While this formula can vary slightly from one province to another, Ontario’s Succession Law Reform Act stipulates that unless someone who is financially dependent on the deceased person makes a claim (which can get very complicated), the first $200,000 of an intestate estate is given to the deceased person’s spouse; the spouse may alternately claim half of the family’s net property (an estate lawyer can help determine which is the better choice). Anything remaining after the spouse’s entitlement is shared between the spouse and descendants (children or grandchildren).
If there’s no spouse, the deceased person’s children inherit the estate. If any of them has died, that person’s children (the deceased person’s grandchildren) will inherit his or her share. If there’s no spouse and no children or grandchildren, the deceased person’s parents inherit the estate equally. If there are no surviving parents, the deceased person’s brothers and sisters inherit the estate. If any of the brothers and sisters has died, his or her children (the original deceased person’s nieces and nephews) inherit instead. If there are no surviving brothers and sisters, the deceased person’s nieces and nephews inherit the estate equally. However, if a niece or nephew has died, his or her share does not pass to his or her children.
When only more distant relatives survive (cousins, great-nieces and nephews, great-aunts and uncles), the rules become complex and a lawyer is strongly recommended.

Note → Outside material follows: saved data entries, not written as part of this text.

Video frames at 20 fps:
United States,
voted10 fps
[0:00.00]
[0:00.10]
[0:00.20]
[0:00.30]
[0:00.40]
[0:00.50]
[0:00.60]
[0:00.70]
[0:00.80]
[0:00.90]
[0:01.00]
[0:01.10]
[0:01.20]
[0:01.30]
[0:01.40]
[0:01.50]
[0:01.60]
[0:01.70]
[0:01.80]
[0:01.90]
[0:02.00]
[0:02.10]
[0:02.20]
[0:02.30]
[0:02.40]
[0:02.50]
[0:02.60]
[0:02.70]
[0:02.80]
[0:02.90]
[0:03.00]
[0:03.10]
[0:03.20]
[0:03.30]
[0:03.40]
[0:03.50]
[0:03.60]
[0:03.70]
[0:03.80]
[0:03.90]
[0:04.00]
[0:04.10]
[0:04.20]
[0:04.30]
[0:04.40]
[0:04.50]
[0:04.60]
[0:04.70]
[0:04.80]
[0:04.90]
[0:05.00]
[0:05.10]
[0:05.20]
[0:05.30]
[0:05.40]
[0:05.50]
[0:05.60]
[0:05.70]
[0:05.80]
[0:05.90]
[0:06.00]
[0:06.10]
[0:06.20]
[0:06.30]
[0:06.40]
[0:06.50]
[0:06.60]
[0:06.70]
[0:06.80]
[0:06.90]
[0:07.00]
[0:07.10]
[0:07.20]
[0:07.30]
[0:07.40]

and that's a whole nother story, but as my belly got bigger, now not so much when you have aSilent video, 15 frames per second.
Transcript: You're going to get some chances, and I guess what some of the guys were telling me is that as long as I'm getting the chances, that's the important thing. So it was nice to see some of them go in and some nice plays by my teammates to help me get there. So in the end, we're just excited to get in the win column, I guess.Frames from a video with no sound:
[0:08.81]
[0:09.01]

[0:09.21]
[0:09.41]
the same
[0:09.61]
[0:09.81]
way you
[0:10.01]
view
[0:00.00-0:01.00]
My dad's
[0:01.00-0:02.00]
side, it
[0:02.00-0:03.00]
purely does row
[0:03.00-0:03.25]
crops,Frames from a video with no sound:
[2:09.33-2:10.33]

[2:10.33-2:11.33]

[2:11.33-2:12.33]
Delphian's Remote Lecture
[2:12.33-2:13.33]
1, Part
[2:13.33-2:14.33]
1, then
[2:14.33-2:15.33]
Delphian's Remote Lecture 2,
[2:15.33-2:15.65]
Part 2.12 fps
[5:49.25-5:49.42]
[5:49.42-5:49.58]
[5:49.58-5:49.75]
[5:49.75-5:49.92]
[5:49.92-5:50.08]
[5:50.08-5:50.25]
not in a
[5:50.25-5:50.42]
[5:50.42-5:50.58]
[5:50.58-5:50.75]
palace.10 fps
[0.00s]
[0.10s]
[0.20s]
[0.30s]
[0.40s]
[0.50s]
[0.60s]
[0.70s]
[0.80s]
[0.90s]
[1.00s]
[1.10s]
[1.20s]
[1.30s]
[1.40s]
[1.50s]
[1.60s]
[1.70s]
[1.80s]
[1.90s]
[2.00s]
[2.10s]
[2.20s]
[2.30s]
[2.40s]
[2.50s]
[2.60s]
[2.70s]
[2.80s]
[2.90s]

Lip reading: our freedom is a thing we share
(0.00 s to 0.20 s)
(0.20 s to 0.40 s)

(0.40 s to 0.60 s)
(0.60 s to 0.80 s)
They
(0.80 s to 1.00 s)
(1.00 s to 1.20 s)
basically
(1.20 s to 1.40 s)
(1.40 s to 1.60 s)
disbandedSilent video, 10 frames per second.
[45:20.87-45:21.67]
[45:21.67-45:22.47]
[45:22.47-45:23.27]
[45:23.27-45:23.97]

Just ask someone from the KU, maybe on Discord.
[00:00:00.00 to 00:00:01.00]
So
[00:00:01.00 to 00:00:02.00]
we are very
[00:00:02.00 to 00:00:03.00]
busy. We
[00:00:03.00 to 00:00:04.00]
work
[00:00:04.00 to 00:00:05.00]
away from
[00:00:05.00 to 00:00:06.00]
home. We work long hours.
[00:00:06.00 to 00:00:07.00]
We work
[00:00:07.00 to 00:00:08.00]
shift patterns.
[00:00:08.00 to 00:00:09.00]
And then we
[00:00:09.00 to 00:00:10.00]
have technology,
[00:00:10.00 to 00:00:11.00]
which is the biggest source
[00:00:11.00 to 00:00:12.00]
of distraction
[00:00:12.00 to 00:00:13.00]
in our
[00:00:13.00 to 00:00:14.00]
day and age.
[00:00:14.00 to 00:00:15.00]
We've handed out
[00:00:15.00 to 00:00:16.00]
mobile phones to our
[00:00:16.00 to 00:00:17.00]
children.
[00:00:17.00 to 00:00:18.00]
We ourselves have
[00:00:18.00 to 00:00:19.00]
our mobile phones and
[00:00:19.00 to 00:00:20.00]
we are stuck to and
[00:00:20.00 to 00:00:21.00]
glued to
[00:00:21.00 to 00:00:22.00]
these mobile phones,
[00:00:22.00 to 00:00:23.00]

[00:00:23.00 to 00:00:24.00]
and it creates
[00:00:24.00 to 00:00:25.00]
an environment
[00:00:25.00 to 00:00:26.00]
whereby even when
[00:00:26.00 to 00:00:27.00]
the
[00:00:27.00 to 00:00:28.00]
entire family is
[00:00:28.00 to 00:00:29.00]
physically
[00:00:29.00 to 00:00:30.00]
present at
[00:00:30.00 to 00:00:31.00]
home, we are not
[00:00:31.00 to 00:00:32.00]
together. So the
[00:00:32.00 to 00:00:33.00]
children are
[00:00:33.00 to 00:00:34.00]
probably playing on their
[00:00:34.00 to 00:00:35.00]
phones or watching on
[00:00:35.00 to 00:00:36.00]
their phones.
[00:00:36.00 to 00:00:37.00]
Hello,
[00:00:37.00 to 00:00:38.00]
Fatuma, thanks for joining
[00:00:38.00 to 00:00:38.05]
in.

During this allocation process, you generally would have no say in the bequeathing of any particular asset to any individual heir. What’s more, the process would likely take much longer than if a will existed. If a financial dependant were to make a claim, it could get very messy. And there’s no guarantee that the trustee would get top dollar when selling the assets in the estate.
As a result, I strongly suggest that you try to convince your husband to draft a legally valid will and appoint an executor (such as you) who can allocate your husband’s estate assets exactly as stipulated in the will.